# Task objective
Could you show each line of the records that contains the word "second"?

# Records for the task
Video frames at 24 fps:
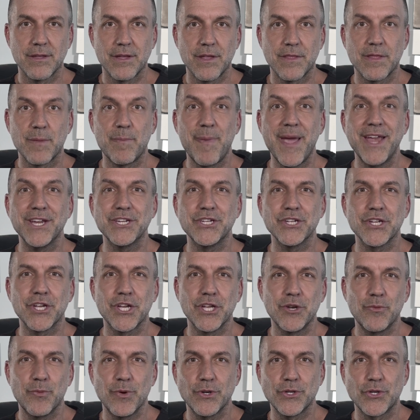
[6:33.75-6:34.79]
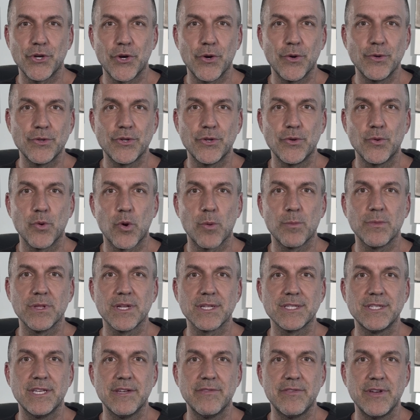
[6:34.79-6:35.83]
The patient can return to normal
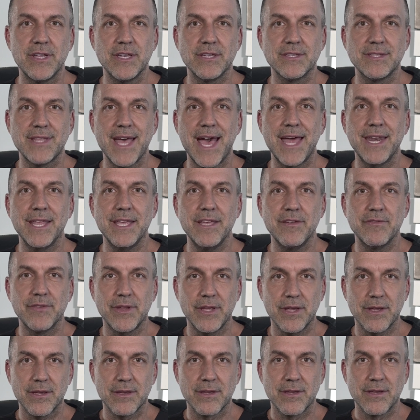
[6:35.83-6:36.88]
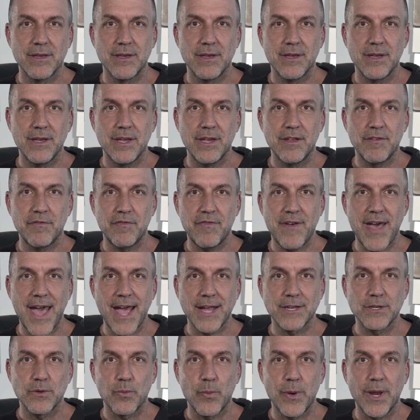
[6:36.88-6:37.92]
activities that evening. In
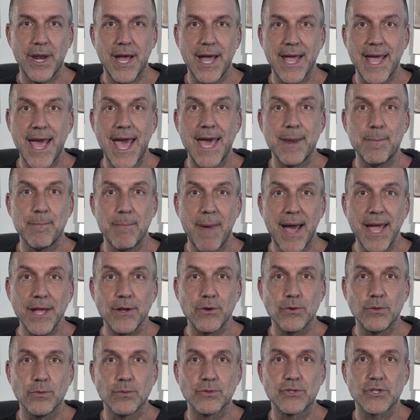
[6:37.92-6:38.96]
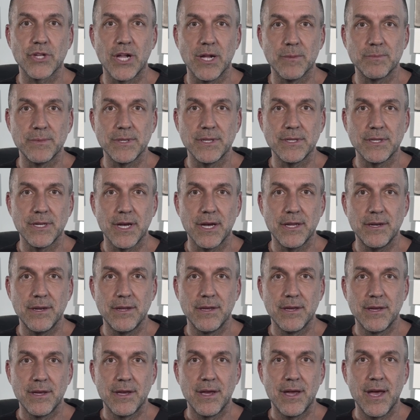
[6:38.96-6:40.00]
fact, when I had my Cool Sculpting done,
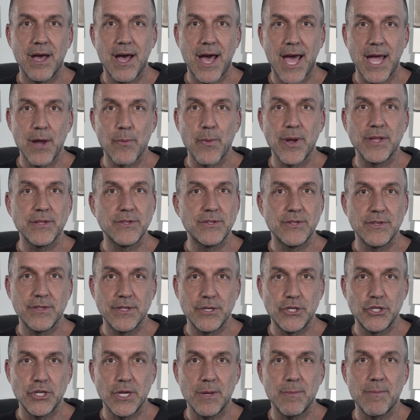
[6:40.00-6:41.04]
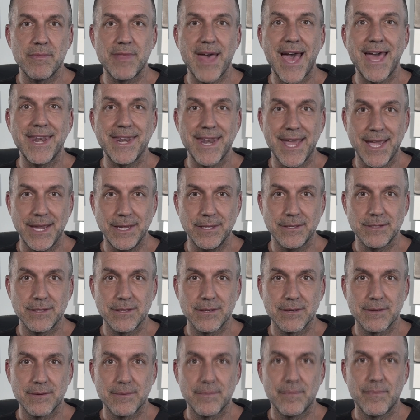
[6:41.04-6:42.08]
I went to the gym that night.
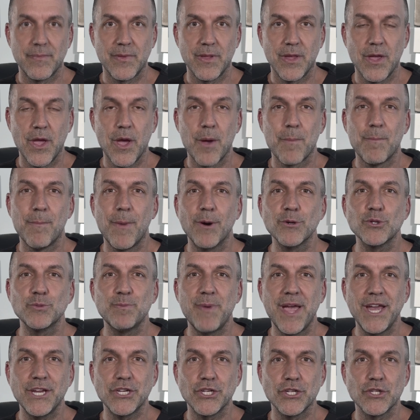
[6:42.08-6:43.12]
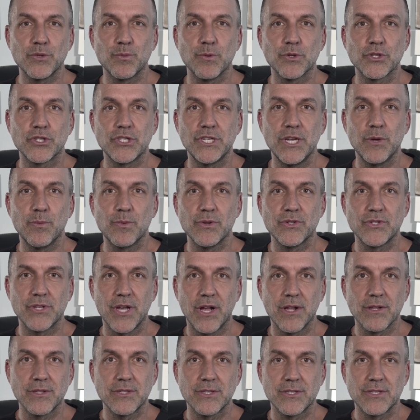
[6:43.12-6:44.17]
Most patients will see
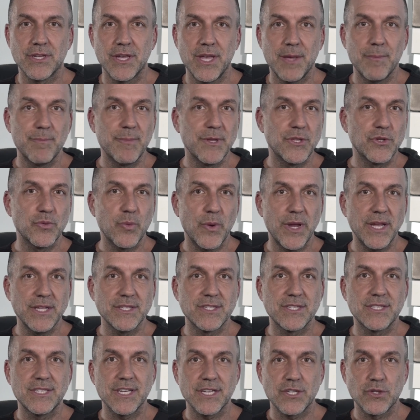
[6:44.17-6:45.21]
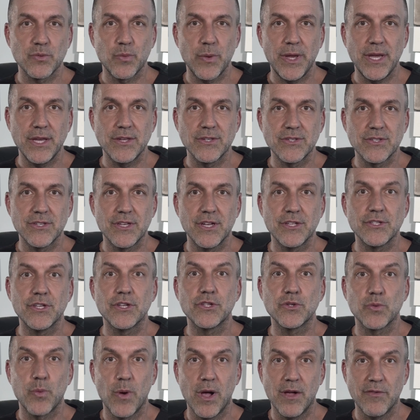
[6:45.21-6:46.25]
results between 6 weeks
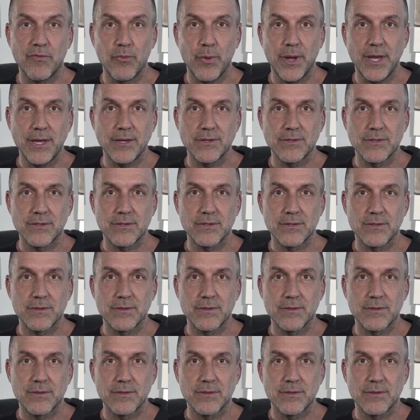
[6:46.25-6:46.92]
to 12 weeks.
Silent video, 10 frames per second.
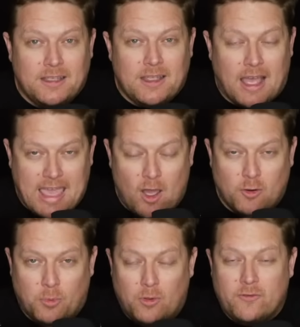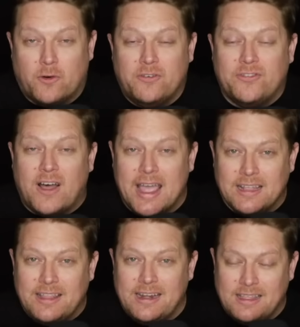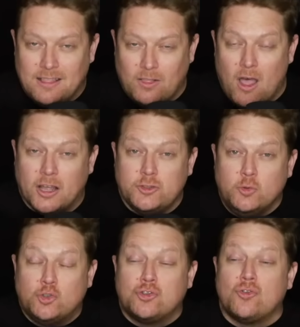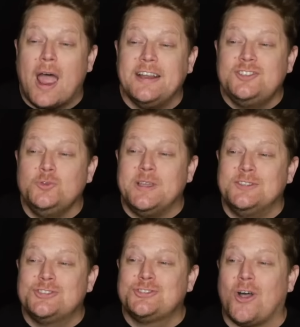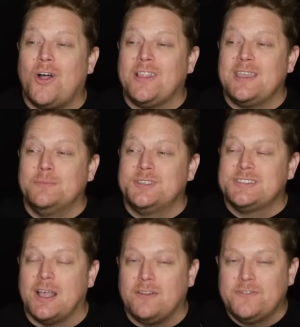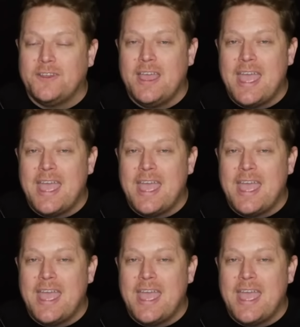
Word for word: accountable for violating the law, to try to install himself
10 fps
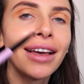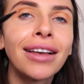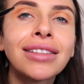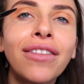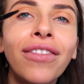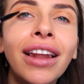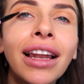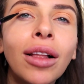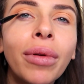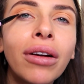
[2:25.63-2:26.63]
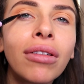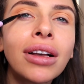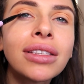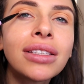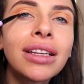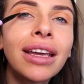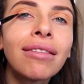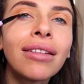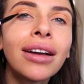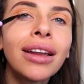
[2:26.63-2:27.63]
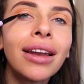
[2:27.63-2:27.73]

because I feel a little bit rusty right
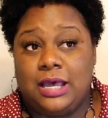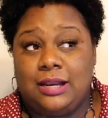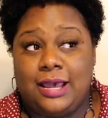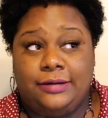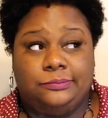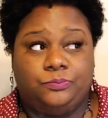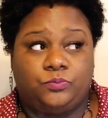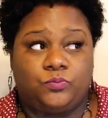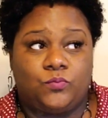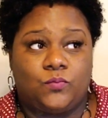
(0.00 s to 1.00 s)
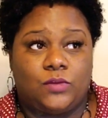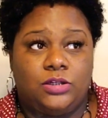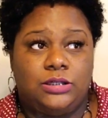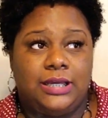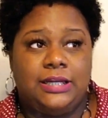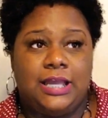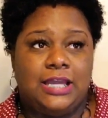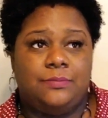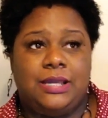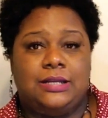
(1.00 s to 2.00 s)
I like the lady
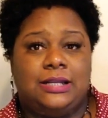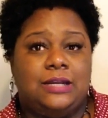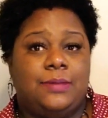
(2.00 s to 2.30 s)
ahead of me and the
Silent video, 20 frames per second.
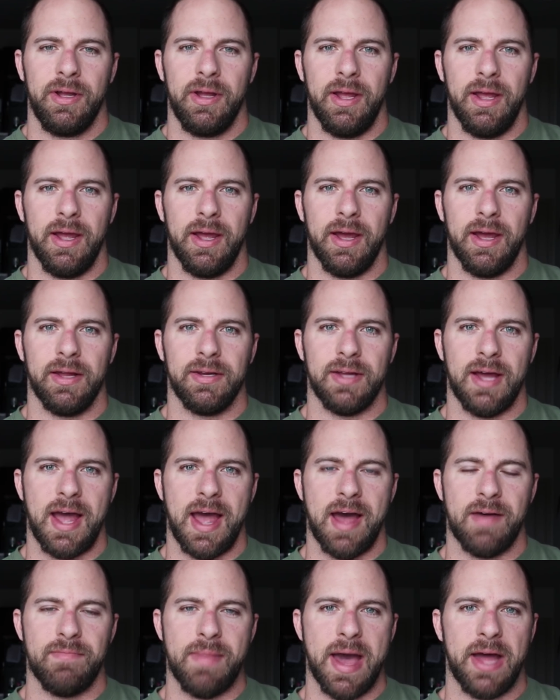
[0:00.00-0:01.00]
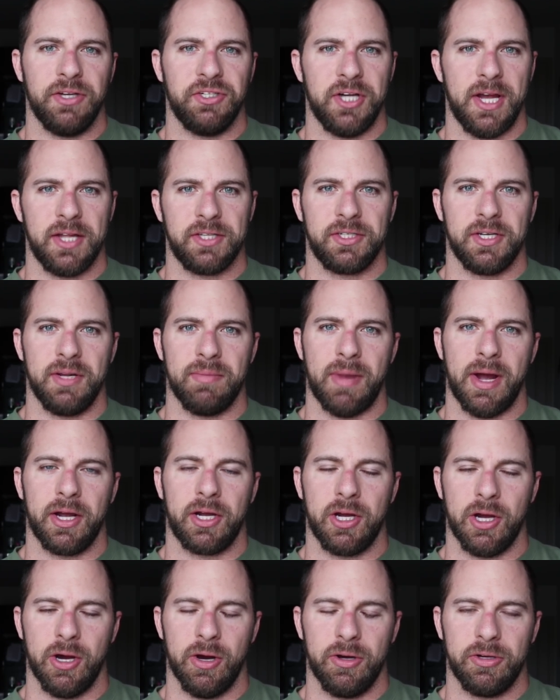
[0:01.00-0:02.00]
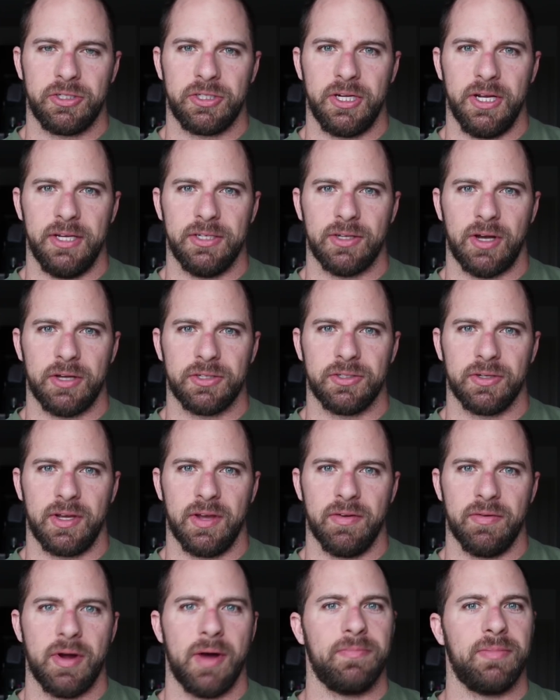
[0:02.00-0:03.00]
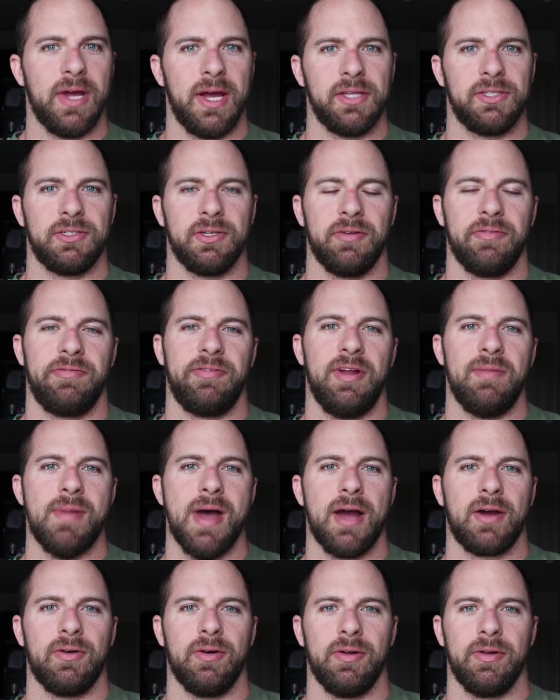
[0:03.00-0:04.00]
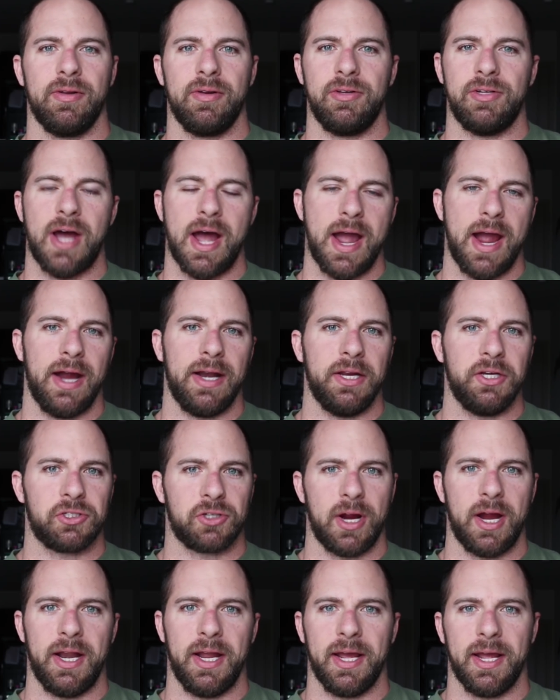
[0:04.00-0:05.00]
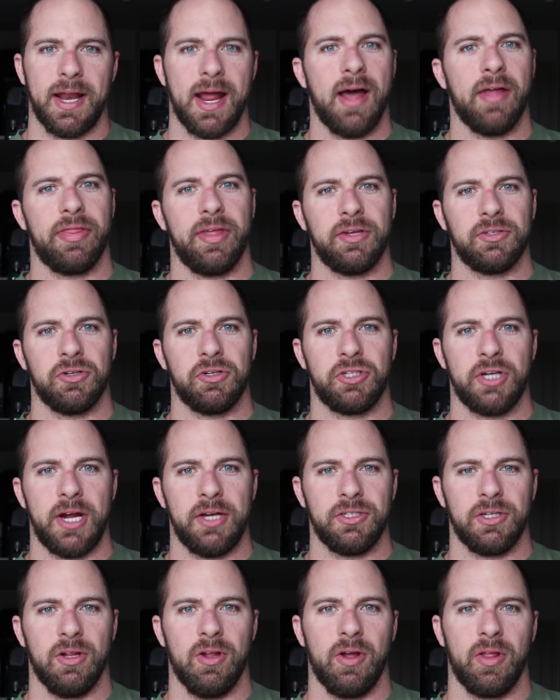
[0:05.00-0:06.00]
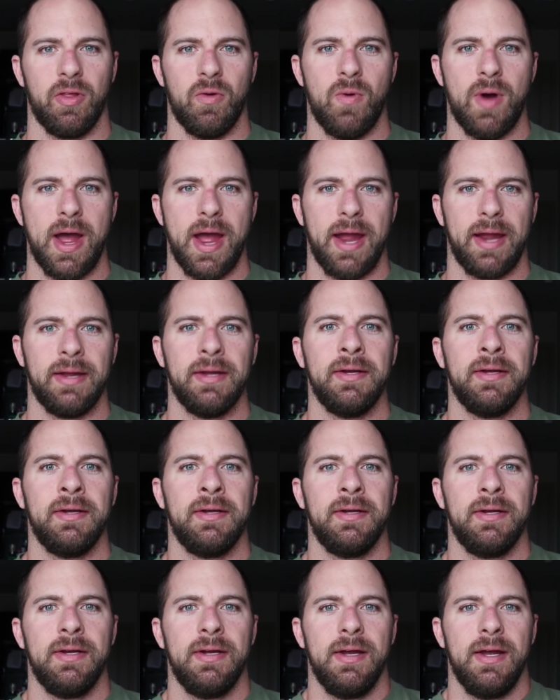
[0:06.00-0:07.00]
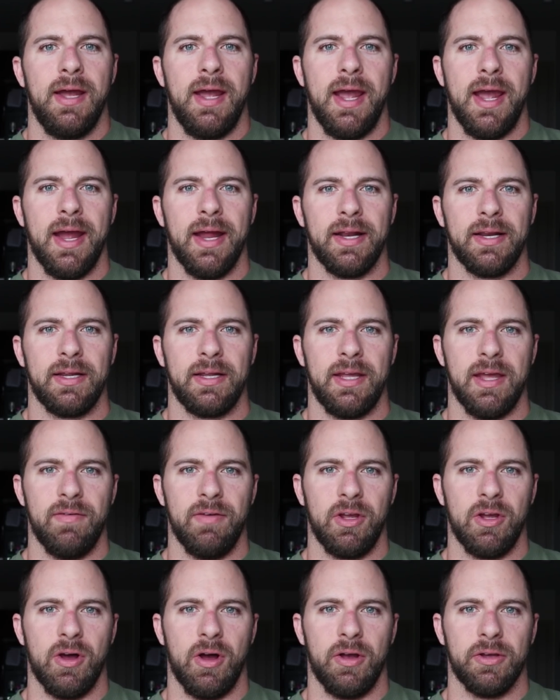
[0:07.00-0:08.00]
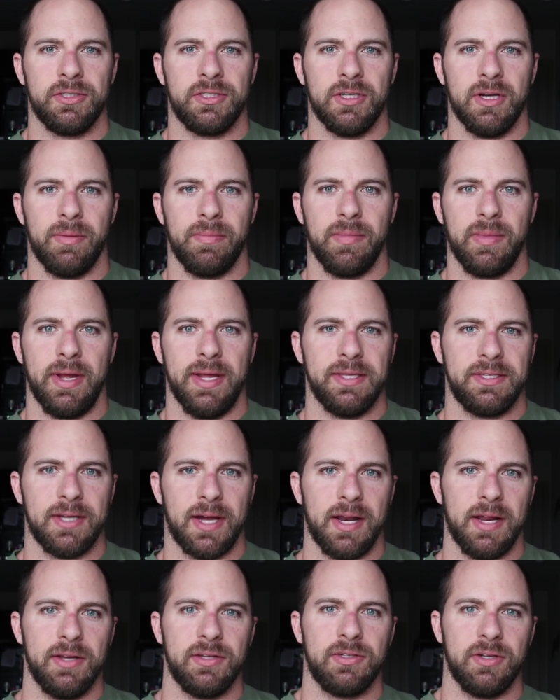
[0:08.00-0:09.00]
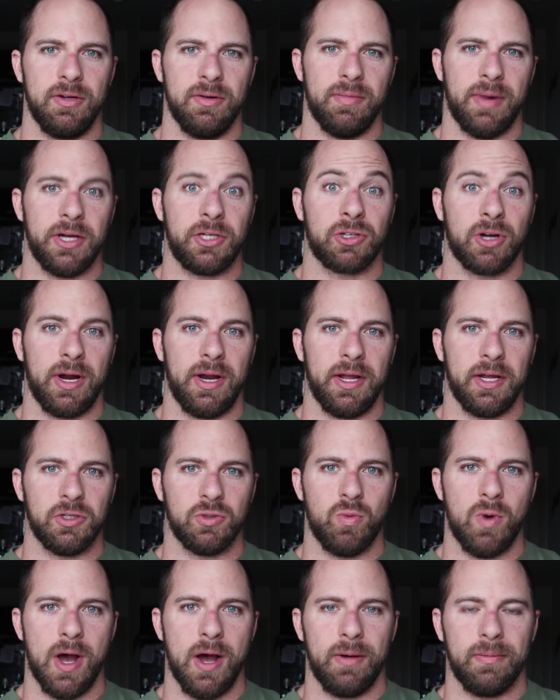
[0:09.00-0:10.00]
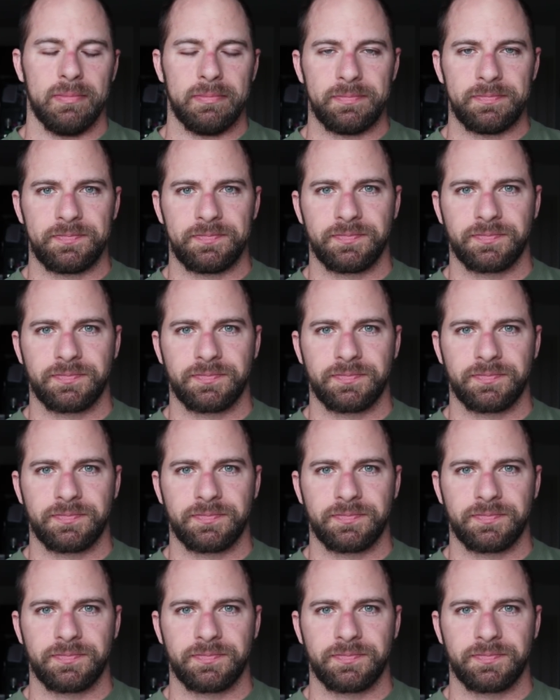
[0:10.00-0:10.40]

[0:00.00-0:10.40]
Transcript: And I have Matt Jansen, my coach. He's also giving updates on feedback on diet and training and how things are changing along the way, and giving y'all some insight into my training as well.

# Result
Silent video, 10 frames per second.
Silent video, 20 frames per second.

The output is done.